### Your assignment
Though the entries contain pictures, the copy you make should hold only the rest, exactly as written.

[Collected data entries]
__________

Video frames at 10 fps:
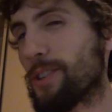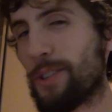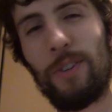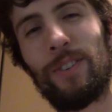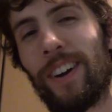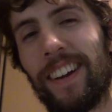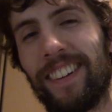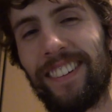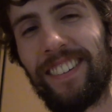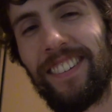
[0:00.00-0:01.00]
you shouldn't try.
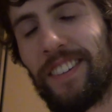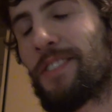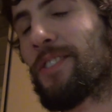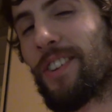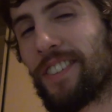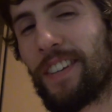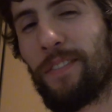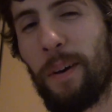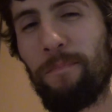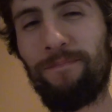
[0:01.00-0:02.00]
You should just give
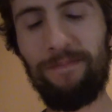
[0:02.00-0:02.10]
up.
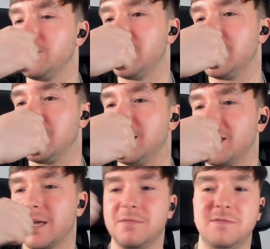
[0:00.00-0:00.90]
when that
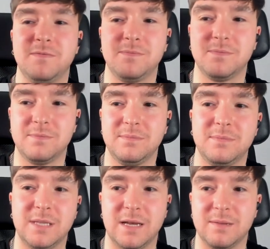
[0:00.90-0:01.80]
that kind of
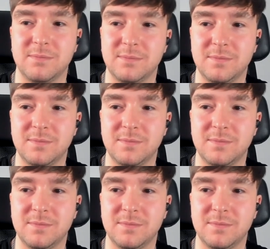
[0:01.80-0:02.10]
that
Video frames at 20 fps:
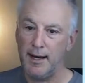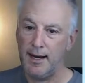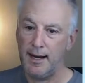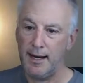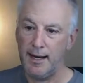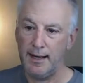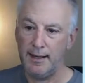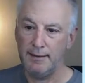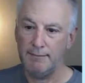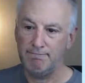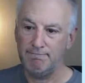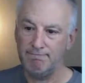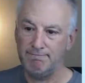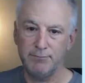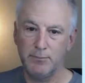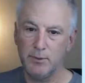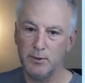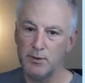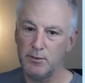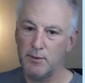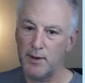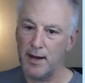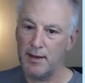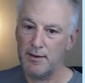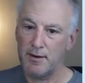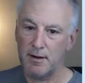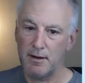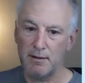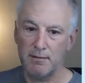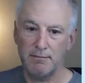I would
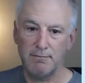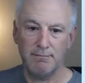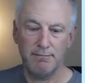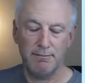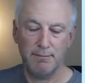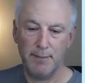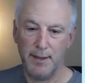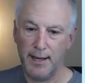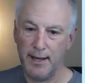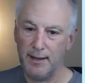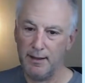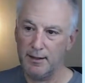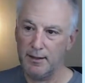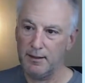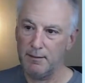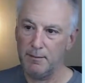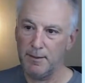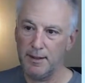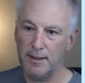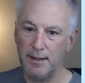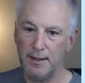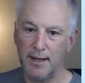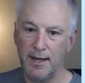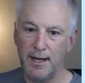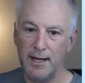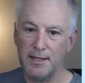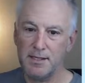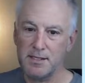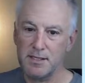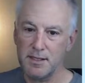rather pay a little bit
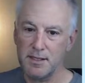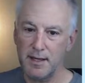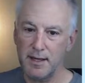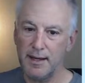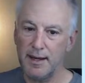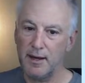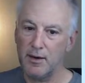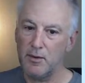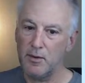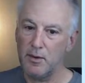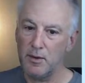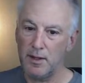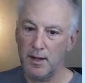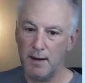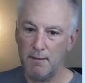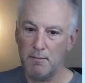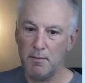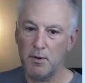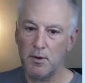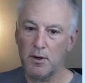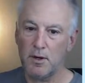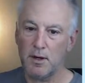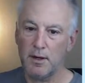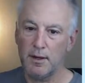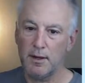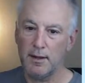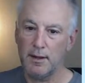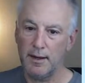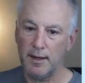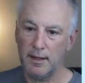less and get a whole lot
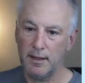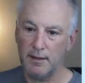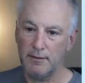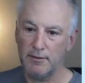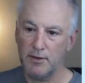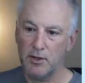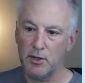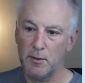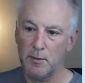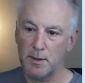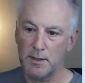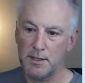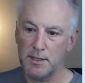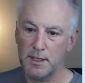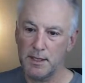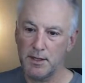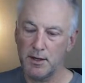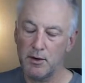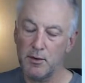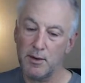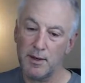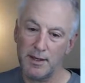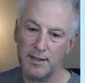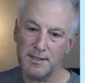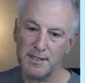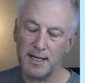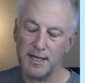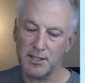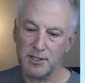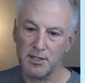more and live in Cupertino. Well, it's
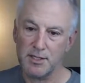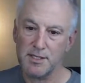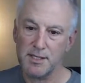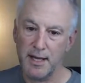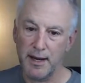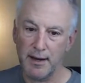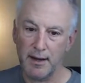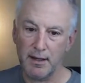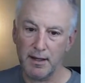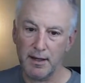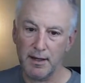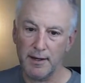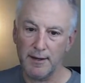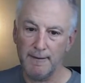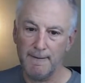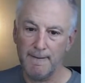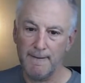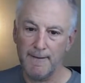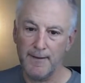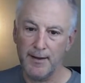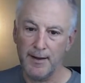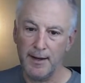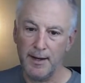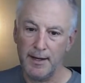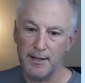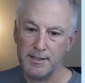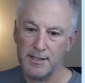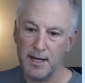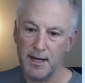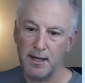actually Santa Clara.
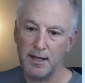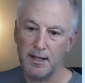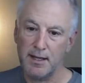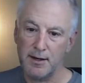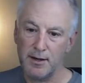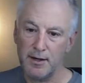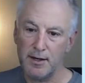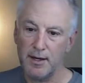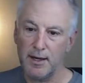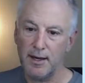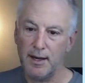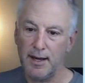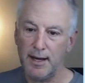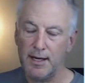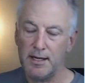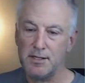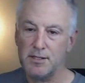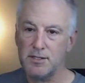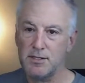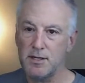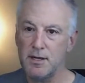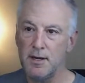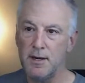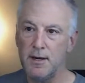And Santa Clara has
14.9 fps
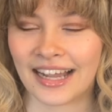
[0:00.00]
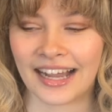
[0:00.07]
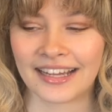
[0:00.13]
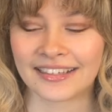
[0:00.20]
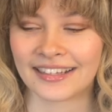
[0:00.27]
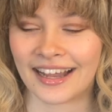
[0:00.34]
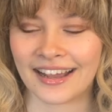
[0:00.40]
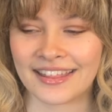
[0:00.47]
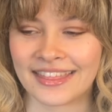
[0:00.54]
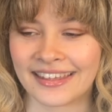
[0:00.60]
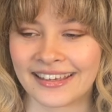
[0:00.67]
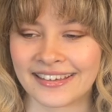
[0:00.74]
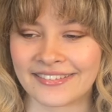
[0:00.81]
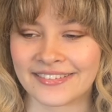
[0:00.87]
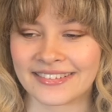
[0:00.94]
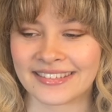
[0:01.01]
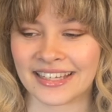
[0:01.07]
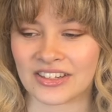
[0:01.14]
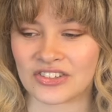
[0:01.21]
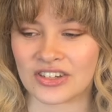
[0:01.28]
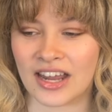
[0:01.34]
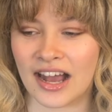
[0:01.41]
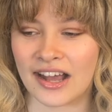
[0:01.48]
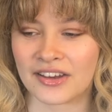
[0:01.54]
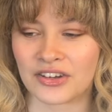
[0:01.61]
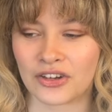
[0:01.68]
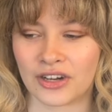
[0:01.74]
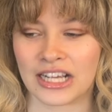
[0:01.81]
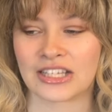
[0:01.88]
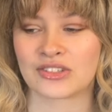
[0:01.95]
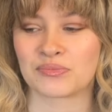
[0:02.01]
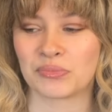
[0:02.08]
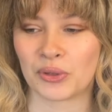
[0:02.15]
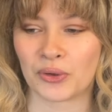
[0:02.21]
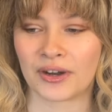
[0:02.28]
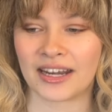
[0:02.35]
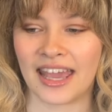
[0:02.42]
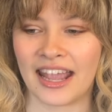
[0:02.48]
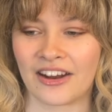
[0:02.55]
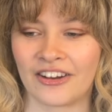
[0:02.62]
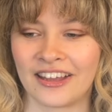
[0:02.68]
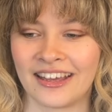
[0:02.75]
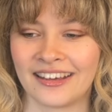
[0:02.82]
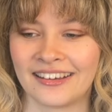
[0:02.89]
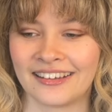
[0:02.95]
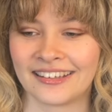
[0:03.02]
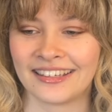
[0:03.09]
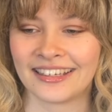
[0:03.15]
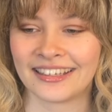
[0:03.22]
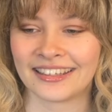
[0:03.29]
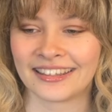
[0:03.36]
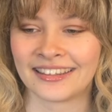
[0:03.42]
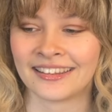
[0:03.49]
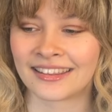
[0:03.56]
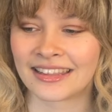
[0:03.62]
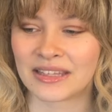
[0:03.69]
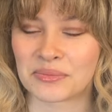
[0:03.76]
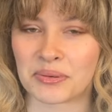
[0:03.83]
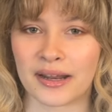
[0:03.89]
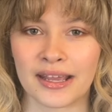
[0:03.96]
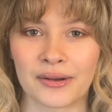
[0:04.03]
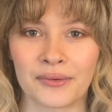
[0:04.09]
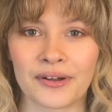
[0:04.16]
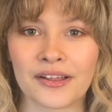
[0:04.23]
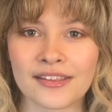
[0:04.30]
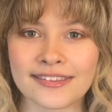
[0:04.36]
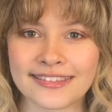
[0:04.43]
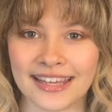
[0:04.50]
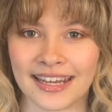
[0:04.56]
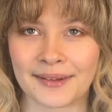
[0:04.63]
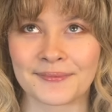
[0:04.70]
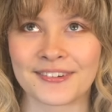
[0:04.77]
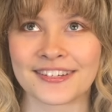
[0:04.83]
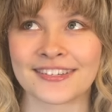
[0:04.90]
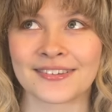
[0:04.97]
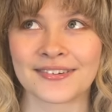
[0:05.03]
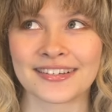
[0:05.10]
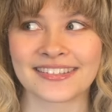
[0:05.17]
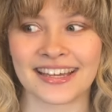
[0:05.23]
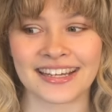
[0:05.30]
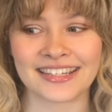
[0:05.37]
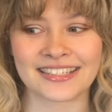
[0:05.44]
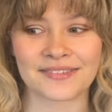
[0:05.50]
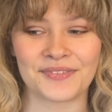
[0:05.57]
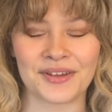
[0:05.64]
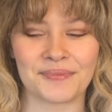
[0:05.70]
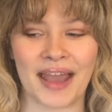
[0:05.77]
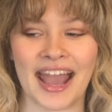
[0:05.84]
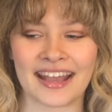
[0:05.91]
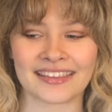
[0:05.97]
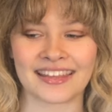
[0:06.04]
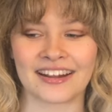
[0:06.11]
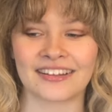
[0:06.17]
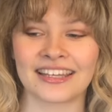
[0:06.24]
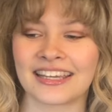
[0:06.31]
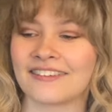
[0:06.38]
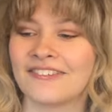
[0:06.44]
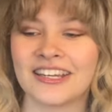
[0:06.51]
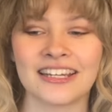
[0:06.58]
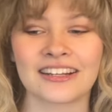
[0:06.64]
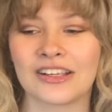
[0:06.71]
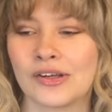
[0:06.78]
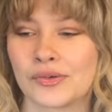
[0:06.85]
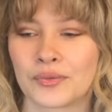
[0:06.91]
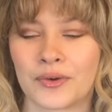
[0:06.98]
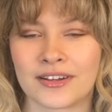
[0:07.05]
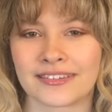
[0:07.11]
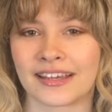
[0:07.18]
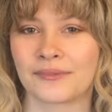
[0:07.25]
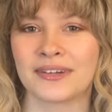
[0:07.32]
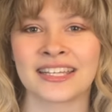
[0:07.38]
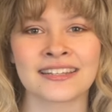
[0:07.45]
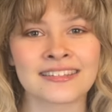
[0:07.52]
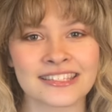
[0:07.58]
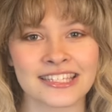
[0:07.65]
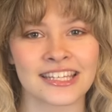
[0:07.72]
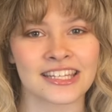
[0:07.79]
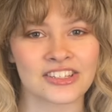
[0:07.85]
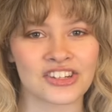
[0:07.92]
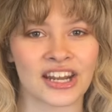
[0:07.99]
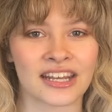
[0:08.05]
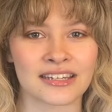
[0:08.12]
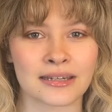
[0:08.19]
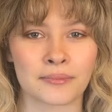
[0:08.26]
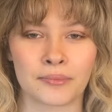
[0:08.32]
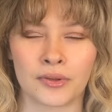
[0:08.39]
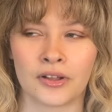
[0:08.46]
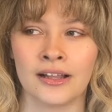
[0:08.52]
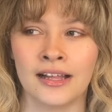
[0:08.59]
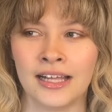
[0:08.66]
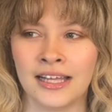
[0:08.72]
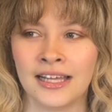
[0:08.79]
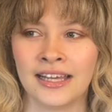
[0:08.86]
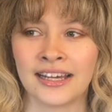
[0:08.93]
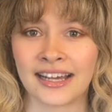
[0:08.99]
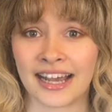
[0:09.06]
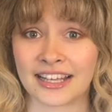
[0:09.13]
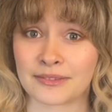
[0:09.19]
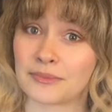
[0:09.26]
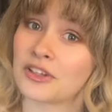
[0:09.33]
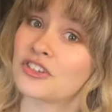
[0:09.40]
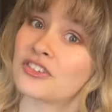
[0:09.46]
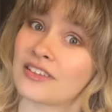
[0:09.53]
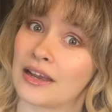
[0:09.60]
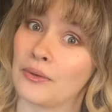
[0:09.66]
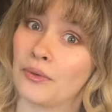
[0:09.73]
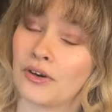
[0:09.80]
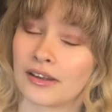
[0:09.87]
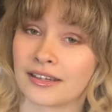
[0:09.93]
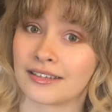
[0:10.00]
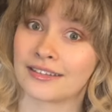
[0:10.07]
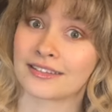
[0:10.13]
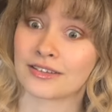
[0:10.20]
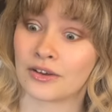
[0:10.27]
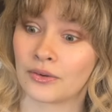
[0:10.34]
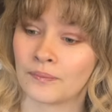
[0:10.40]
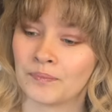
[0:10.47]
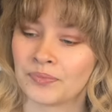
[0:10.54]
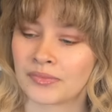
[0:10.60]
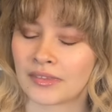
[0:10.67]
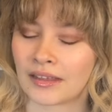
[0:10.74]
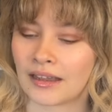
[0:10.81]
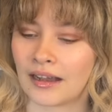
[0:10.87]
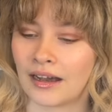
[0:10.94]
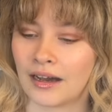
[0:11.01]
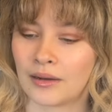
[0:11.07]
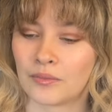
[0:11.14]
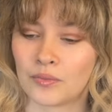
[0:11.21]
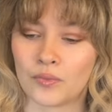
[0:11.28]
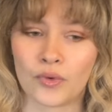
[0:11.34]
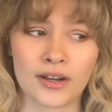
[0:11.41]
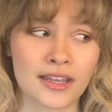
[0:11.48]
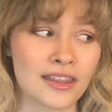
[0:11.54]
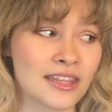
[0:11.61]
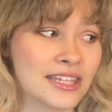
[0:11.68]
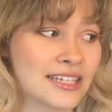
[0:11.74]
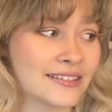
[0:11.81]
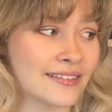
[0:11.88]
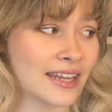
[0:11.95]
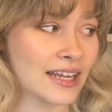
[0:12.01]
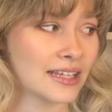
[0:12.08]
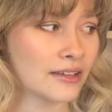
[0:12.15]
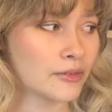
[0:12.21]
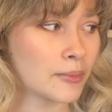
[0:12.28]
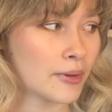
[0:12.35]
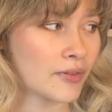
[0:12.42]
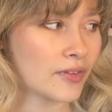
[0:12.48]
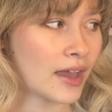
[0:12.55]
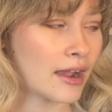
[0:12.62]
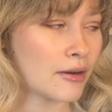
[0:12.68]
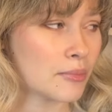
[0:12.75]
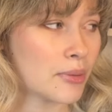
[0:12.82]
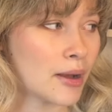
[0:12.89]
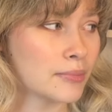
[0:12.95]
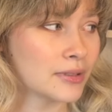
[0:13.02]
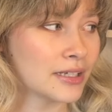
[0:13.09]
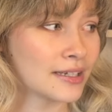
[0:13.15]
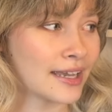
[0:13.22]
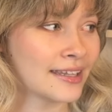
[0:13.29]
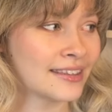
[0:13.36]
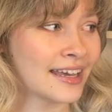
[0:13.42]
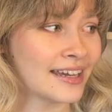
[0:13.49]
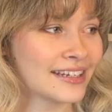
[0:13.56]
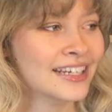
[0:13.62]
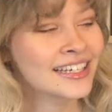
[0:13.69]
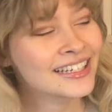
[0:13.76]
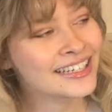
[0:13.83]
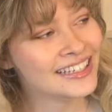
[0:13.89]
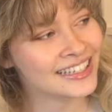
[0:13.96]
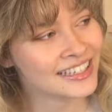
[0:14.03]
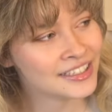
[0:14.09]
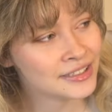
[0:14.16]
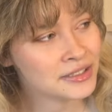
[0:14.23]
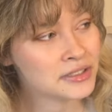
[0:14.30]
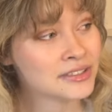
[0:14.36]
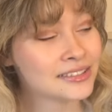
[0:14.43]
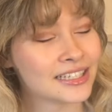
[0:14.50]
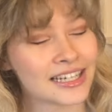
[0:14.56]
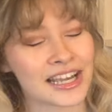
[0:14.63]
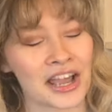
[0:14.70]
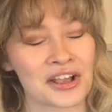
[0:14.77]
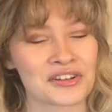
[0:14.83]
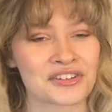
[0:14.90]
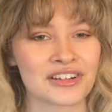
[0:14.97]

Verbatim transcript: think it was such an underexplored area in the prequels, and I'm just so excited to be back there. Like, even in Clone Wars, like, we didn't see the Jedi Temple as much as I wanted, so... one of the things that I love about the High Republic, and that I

__________

### Expected output
Video frames at 10 fps:
[0:00.00-0:01.00]
you shouldn't try.
[0:01.00-0:02.00]
You should just give
[0:02.00-0:02.10]
up.
[0:00.00-0:00.90]
when that
[0:00.90-0:01.80]
that kind of
[0:01.80-0:02.10]
that
Video frames at 20 fps:
I would
rather pay a little bit
less and get a whole lot
more and live in Cupertino. Well, it's
actually Santa Clara.
And Santa Clara has
14.9 fps
[0:00.00]
[0:00.07]
[0:00.13]
[0:00.20]
[0:00.27]
[0:00.34]
[0:00.40]
[0:00.47]
[0:00.54]
[0:00.60]
[0:00.67]
[0:00.74]
[0:00.81]
[0:00.87]
[0:00.94]
[0:01.01]
[0:01.07]
[0:01.14]
[0:01.21]
[0:01.28]
[0:01.34]
[0:01.41]
[0:01.48]
[0:01.54]
[0:01.61]
[0:01.68]
[0:01.74]
[0:01.81]
[0:01.88]
[0:01.95]
[0:02.01]
[0:02.08]
[0:02.15]
[0:02.21]
[0:02.28]
[0:02.35]
[0:02.42]
[0:02.48]
[0:02.55]
[0:02.62]
[0:02.68]
[0:02.75]
[0:02.82]
[0:02.89]
[0:02.95]
[0:03.02]
[0:03.09]
[0:03.15]
[0:03.22]
[0:03.29]
[0:03.36]
[0:03.42]
[0:03.49]
[0:03.56]
[0:03.62]
[0:03.69]
[0:03.76]
[0:03.83]
[0:03.89]
[0:03.96]
[0:04.03]
[0:04.09]
[0:04.16]
[0:04.23]
[0:04.30]
[0:04.36]
[0:04.43]
[0:04.50]
[0:04.56]
[0:04.63]
[0:04.70]
[0:04.77]
[0:04.83]
[0:04.90]
[0:04.97]
[0:05.03]
[0:05.10]
[0:05.17]
[0:05.23]
[0:05.30]
[0:05.37]
[0:05.44]
[0:05.50]
[0:05.57]
[0:05.64]
[0:05.70]
[0:05.77]
[0:05.84]
[0:05.91]
[0:05.97]
[0:06.04]
[0:06.11]
[0:06.17]
[0:06.24]
[0:06.31]
[0:06.38]
[0:06.44]
[0:06.51]
[0:06.58]
[0:06.64]
[0:06.71]
[0:06.78]
[0:06.85]
[0:06.91]
[0:06.98]
[0:07.05]
[0:07.11]
[0:07.18]
[0:07.25]
[0:07.32]
[0:07.38]
[0:07.45]
[0:07.52]
[0:07.58]
[0:07.65]
[0:07.72]
[0:07.79]
[0:07.85]
[0:07.92]
[0:07.99]
[0:08.05]
[0:08.12]
[0:08.19]
[0:08.26]
[0:08.32]
[0:08.39]
[0:08.46]
[0:08.52]
[0:08.59]
[0:08.66]
[0:08.72]
[0:08.79]
[0:08.86]
[0:08.93]
[0:08.99]
[0:09.06]
[0:09.13]
[0:09.19]
[0:09.26]
[0:09.33]
[0:09.40]
[0:09.46]
[0:09.53]
[0:09.60]
[0:09.66]
[0:09.73]
[0:09.80]
[0:09.87]
[0:09.93]
[0:10.00]
[0:10.07]
[0:10.13]
[0:10.20]
[0:10.27]
[0:10.34]
[0:10.40]
[0:10.47]
[0:10.54]
[0:10.60]
[0:10.67]
[0:10.74]
[0:10.81]
[0:10.87]
[0:10.94]
[0:11.01]
[0:11.07]
[0:11.14]
[0:11.21]
[0:11.28]
[0:11.34]
[0:11.41]
[0:11.48]
[0:11.54]
[0:11.61]
[0:11.68]
[0:11.74]
[0:11.81]
[0:11.88]
[0:11.95]
[0:12.01]
[0:12.08]
[0:12.15]
[0:12.21]
[0:12.28]
[0:12.35]
[0:12.42]
[0:12.48]
[0:12.55]
[0:12.62]
[0:12.68]
[0:12.75]
[0:12.82]
[0:12.89]
[0:12.95]
[0:13.02]
[0:13.09]
[0:13.15]
[0:13.22]
[0:13.29]
[0:13.36]
[0:13.42]
[0:13.49]
[0:13.56]
[0:13.62]
[0:13.69]
[0:13.76]
[0:13.83]
[0:13.89]
[0:13.96]
[0:14.03]
[0:14.09]
[0:14.16]
[0:14.23]
[0:14.30]
[0:14.36]
[0:14.43]
[0:14.50]
[0:14.56]
[0:14.63]
[0:14.70]
[0:14.77]
[0:14.83]
[0:14.90]
[0:14.97]

Verbatim transcript: think it was such an underexplored area in the prequels, and I'm just so excited to be back there. Like, even in Clone Wars, like, we didn't see the Jedi Temple as much as I wanted, so... one of the things that I love about the High Republic, and that I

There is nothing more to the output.